通勤服は毎日のことだから、できれば自分が着ていて楽しいものを選びたい。それでなくとも通勤電車は地獄なのに(東京の通勤ラッシュは異常なんです)。

■ちっぽけな問題かもしれないけど、当時は本当に苦しかったなあ、頑張ってたんだろうなあ私、と、今なら思える。同じように苦しんでる子は、今もたくさんいるだろう。
人によって取る道、合っている道は違う。運もある。
だから、「きっと大丈夫だよ」なんて軽々しくは言えない。
言えないけど、「今見えている道だけが選択肢ではない」ということだけは覚えておいてもいいかもしれない。
「見えてない」ことを意識するのは、慣れていないと想像する以上に難しい。わたしなんてアホだから、『「見えてない」と意識してるつもりで出来てなかった』ことに気づくまでに30年くらいかかった。

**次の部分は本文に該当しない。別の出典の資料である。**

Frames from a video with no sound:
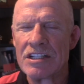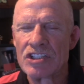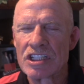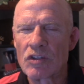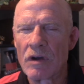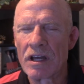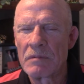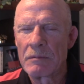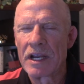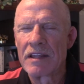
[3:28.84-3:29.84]
just go out of
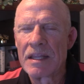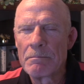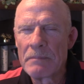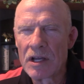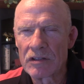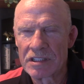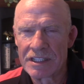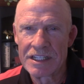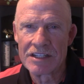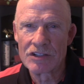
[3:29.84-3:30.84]
my body and they melt
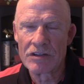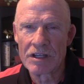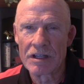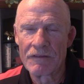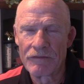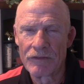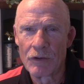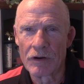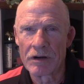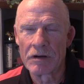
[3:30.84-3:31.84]
into the
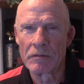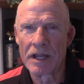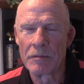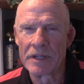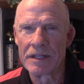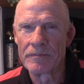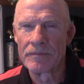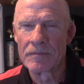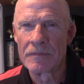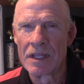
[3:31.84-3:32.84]
floor around me.
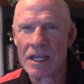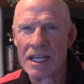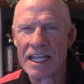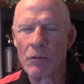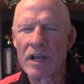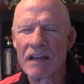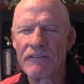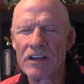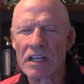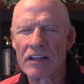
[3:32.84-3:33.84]
And when I
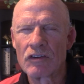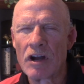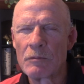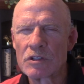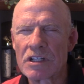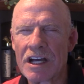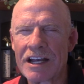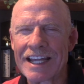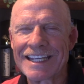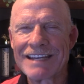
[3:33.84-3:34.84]
feel like they're almost gone,
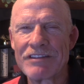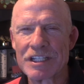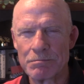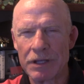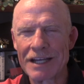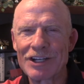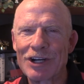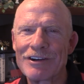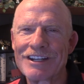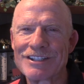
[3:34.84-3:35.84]
I give this
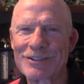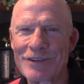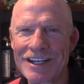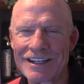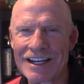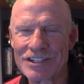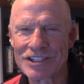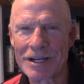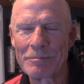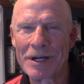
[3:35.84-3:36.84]
blood-curdling scream and I
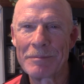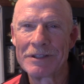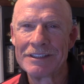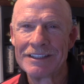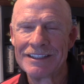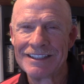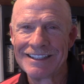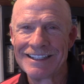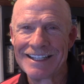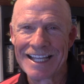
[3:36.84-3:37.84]
jump up
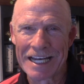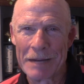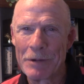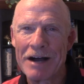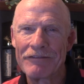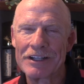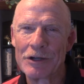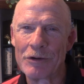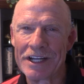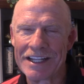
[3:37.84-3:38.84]
and I'm off and
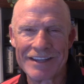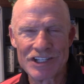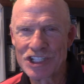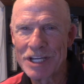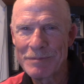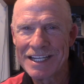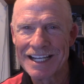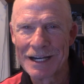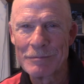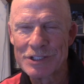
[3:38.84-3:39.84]
going. And then she
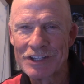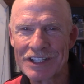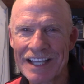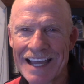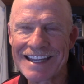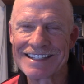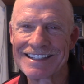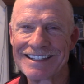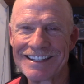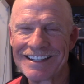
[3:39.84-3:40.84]
becomes the
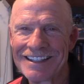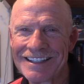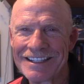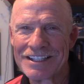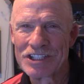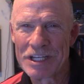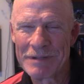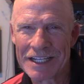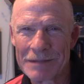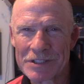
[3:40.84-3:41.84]
light. She
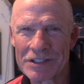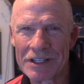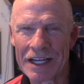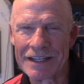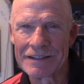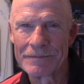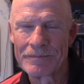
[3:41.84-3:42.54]
becomes the light.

■「社会」と一口にいってもあまりに広大なのが社会だ。
いま私は中央にはいない。けっこうな端っこにいる(と思う)。
端っこの私は、夏はもっぱらホラー映画のTシャツばかりを着ている。あとジャッジ・ドレッドとか。そして、それを着て歩く夏は、愛されコーデで歩く夏より、かなり快適だった。自信も持てた。
みんなが好きな服を着てあるけるようになるといいね(そして服に興味ない人が適当な格好してても怒られないように)。
胃カメラに震える待合室で、そんなことを考えていた。